“El Salvador es otro país” es la sentencia que abre y cierra el discurso que Bukele dio el 1 de junio en la legislatura. De ahí concluye sin más que “ya no somos los mismos”. Es indudable que el país no es el mismo, porque la realidad es una estructura procesual dinámica. En ella intervienen fuerzas naturales, biológicas, psíquicas, sociales, culturales, ideológicas, políticas y personales. El proceso es mucho más complejo de lo que piensan los voceros presidenciales, que solo aluden a las últimas fuerzas, es decir, a Bukele. Todas esas fuerzas, en interacción mutua, imprimen al proceso histórico una determinada dirección y unos contenidos precisos. Son estas fuerzas, no la voluntad individual, ni siquiera la de Bukele, las que determinan el curso y el contenido del proceso histórico. Así, pues, el país actual no es el de hace cuatro años. En esto tiene razón el presidente, pero no solo porque haya “tenido que trabajar muy duro para llegar hasta acá”, sino por la intervención de ese conjunto de fuerzas, entre las cuales se encuentra su aporte.
El que el país sea distinto no significa que sea mejor. El criterio fundamental para determinar esa mejora no es cómo le va a la familia Bukele, a sus allegados y socios, incluidos los predicadores extranjeros de los criptoactivos. Tampoco cómo le va al capital. Sino cómo le va a la mayoría de la gente. El estado de un país no se puede diagnosticar desde las minorías. Hacerlo es un error de perspectiva, que ignora deliberadamente a la gente, la porción más importante de la realidad. En cualquier caso, la mejora debe ser respaldada por datos, que Casa Presidencial omite y esconde porque cuestionan su discurso. Sin embargo, y muy a su pesar, varios organismos internacionales proporcionan información valiosa para valorar el estado de cosas. Por otro lado, las encuestas de opinión no cesan de señalar el deterioro del nivel de vida de la mayoría de la gente. Estos datos se complementan con la observación directa de lo que ocurre en los sectores con los ingresos más bajos. Pero para apreciarlo hay que tener una sensibilidad de la cual carece la Casa Presidencial de los Bukele y los venezolanos.
Difícilmente se puede defender que la sociedad salvadoreña ha avanzado en convivencia, solidaridad y bienestar general en los últimos cuatro años. La mayoría de la opinión pública se siente cómoda con la dictadura y la represión. Acepta la supresión de sus derechos y la ley del talión, que prescribe ojo por ojo y diente por diente. Al decantarse por el desquite, esa mayoría ha renunciado a la justicia superior del Reino de Dios, anunciada por Jesús de Nazaret en el sermón del monte. La dictadura ha sacado de los bajos fondos sociales la creencia de que la represalia brutal e implacable es la respuesta ideal para los desafíos sociales y la ha explotado exitosamente en provecho propio. Una sociedad que pone su seguridad en la venganza, por muy arraigada y popular que pueda ser, no está sana.

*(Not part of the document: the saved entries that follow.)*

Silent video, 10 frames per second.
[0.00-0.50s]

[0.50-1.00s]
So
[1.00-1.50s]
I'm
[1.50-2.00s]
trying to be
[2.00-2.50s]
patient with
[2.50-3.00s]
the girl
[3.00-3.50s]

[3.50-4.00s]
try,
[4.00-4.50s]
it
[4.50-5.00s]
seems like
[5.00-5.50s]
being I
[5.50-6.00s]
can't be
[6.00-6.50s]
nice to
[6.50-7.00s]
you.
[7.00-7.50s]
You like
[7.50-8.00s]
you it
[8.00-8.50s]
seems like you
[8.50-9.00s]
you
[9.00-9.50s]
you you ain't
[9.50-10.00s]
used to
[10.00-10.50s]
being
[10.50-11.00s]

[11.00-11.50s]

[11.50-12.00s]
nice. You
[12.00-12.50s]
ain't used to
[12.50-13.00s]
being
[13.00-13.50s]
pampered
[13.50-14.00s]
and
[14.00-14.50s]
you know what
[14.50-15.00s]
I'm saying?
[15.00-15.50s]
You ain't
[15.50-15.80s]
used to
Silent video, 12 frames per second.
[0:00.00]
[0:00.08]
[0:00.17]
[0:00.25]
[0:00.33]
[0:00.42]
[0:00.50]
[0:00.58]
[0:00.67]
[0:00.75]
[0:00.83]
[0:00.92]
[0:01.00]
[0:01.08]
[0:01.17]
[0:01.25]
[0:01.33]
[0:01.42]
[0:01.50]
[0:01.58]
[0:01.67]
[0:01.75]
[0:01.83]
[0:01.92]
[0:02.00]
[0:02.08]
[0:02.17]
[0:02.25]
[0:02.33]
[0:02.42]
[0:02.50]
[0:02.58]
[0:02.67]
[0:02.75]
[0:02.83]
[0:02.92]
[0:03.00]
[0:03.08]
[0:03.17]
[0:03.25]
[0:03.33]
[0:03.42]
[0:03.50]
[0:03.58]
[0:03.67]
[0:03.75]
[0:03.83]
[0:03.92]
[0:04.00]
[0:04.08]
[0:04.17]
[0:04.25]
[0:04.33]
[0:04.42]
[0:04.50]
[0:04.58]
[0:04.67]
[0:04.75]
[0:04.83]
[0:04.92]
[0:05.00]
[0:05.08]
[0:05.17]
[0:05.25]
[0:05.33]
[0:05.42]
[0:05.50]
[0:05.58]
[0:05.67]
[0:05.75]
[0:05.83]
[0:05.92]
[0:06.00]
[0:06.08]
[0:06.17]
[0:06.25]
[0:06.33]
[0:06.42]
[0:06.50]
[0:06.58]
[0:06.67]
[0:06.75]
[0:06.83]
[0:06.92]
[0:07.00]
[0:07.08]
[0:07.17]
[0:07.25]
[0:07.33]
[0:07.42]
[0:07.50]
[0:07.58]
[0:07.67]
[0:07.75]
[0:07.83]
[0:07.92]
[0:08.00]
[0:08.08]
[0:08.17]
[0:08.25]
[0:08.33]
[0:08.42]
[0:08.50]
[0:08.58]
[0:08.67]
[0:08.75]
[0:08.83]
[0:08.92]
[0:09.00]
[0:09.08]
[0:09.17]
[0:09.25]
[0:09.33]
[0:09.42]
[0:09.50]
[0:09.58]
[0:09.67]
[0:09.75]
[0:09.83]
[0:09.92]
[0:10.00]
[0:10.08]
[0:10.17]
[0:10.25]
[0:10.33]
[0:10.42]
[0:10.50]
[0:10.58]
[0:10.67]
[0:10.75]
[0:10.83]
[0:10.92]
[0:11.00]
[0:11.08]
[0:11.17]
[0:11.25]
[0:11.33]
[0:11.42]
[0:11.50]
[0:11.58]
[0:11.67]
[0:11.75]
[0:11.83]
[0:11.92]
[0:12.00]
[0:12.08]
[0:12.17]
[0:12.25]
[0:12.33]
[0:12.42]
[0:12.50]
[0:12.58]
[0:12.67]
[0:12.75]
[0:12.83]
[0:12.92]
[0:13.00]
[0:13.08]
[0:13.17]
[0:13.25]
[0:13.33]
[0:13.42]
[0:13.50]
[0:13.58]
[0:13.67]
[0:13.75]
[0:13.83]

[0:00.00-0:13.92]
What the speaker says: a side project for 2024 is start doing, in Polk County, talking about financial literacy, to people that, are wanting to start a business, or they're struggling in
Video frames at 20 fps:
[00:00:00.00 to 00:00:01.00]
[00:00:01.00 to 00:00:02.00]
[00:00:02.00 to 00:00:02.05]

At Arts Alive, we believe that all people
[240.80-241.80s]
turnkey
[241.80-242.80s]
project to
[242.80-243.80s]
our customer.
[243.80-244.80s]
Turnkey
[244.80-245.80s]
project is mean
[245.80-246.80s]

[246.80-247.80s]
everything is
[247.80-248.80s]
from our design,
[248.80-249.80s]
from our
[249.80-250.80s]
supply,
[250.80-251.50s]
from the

Ninguna sociedad se reinventa a partir de la violencia. La sensación de seguridad que muchos alaban y agradecen descansa en la fuerza bruta, que aplasta y aniquila. Esa es la solución que los Bukele han encontrado, por causalidad, para enfrentar la faceta más visible del crimen organizado y para todos aquellos que amenazan con perturbar el orden impuesto. La respuesta satisface a las tendencias más irracionales, al mismo tiempo que divide, asfixia y mata. Bukele no tiene una alternativa constructiva. Tampoco la necesita, porque la finalidad de su presidencia es detentar el poder absoluto. Está aproximación a la crisis nacional no hace a la sociedad más decente, solidaria y humana. Tampoco cristiana. La sociedad de los Bukele es egoísta, vengativa, violenta e insensible al sufrimiento.
La configuración de esta realidad social hunde sus raíces en una larga historia de explotación y de opresión, sin solución de continuidad desde comienzos del siglo XX, cuya conclusión ha sido el orden impuesto por las pandillas en los territorios abandonados por el Estado neoliberal. Los crímenes de los detentadores del poder, la oligarquía agroexportadora, los neoliberales y las pandillas no justifican la venganza. El odio y la violencia no conducen a una sociedad vivible, pacífica y con las necesidades básicas satisfechas. En este sentido, los Bukele no han introducido ninguna novedad. Reproducen la espiral de violencia del pasado y la lanzan hacia delante.
Todavía es tiempo para recapacitar y buscar consensos sobre cómo transformar la cultura violenta predominante en otra abierta, amante de la justicia y la paz. El enfrentamiento y la aniquilación no garantizan una seguridad duradera. Unos cuantos no pueden vivir seguros mientras otros viven, aterrorizados, una exclusión aberrante. A partir de este convencimiento se pueden construir consensos cada vez más amplios para encontrar formas de sana convivencia.